SW (PRINCIPAL) ELEVATION: No 2; central door flanked by windows, 1st floor windows close to eaves centred above. No 4; door to right window to left, 1st floor windows centred above.
NW ELEVATION: partially seen , (2002), plain double gable wall.
NE (REAR) ELEVATION: No 2; central door, flanking windows, 1st floor windows centred above. No 4; unseen, (2002).
SE ELEVATION: No 2; small window to ground floor far left. No 4; 2nd gable set back to right with 20th century single storey extension, partially seen, (2002). Door to off-centre left, flanked by lean-to and window, 3 windows arranged unevenly to 1st floor.
No 2; timber panelled door, 2-pane letterbox fanlight. Predominantly 12-pane timber sash and case windows. Pitched roof, modern covering; raised coped skew, coped gable apex stack to NE. Shared coped ridge stack, replacement polygonal cans. No 4; replacement door, predominantly 12-pane timber sash and case windows. Interlocking concrete tiles to SE, replacement clay pantiles to NW. Raised coped skew, coped gable apex stack to SW, replacement polygonal cans.
INTERIOR: No 2; modernised interior. No 4; unseen, (2002).

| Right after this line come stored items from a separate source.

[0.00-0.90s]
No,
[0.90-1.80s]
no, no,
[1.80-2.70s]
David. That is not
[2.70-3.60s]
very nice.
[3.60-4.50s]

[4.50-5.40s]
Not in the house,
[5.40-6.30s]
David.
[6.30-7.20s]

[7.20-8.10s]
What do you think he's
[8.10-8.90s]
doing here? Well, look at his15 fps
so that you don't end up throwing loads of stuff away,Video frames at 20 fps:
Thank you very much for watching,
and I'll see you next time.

IRON RAILINGS: 19th century cast-iron railings to main elevation of No 2; fleur de lys and pineapple finials, gate missing, (2002).

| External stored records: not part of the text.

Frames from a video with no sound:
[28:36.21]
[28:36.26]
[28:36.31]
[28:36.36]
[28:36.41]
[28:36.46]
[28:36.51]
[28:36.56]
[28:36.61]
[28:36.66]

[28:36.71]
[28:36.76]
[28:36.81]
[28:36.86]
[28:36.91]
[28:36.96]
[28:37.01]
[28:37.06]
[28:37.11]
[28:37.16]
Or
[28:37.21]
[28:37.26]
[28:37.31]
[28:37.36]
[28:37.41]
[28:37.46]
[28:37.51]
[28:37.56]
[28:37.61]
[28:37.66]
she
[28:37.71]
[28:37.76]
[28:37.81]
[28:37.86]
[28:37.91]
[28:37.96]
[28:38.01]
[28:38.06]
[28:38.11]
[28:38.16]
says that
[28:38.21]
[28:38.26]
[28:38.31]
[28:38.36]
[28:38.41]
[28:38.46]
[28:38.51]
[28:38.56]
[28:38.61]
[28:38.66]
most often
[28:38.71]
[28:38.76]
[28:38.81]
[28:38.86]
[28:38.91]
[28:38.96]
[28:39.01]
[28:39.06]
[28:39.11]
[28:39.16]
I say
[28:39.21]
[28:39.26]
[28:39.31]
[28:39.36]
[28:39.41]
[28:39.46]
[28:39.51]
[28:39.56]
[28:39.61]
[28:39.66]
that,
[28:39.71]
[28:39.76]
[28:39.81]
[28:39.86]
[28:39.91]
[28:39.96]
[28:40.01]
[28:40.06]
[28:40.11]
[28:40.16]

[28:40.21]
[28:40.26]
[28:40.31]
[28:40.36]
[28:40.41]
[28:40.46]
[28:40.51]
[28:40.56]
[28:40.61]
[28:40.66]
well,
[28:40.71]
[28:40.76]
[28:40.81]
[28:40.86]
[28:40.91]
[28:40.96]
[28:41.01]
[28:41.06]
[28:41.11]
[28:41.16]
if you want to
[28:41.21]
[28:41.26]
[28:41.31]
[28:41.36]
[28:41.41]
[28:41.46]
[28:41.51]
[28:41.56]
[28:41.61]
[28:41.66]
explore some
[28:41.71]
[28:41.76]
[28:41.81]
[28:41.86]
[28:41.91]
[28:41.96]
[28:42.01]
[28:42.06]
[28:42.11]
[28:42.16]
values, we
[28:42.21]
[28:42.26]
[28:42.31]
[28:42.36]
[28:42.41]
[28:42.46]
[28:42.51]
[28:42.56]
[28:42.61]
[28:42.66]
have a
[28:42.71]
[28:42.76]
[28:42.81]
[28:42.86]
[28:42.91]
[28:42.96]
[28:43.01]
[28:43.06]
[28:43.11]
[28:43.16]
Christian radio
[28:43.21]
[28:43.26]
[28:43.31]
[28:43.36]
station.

NOTES: Aberdour is divided between the old Morton village of Easter Aberdour and the old Moray village of Wester Aberdour. No 2 and No 4 are on the boundary of this divide just falling into Wester Aberdour, the road turns sharply at the houses and crosses over the railway line into Easter Aberdour. The chamfered arris to the W of No 2 suggests that the road might have continued along a different route before the railway line was built in 1890, passing much closer to No 2. During the 19th century Aberdour became fashionable as a seaside resort, many of the houses in the town became lodgings for the growing number of visitors. Rooms were rented at No 4 during the summer peroid. From 1890 the house was acquired by the railway company (the station is located just behind the houses to the NE, see separate listing) and provided accomodation for the large number of workers associated with the station. With the cuts in the Railway network in the 1960s No 4 was sold and ceased to be associated with the station and railway.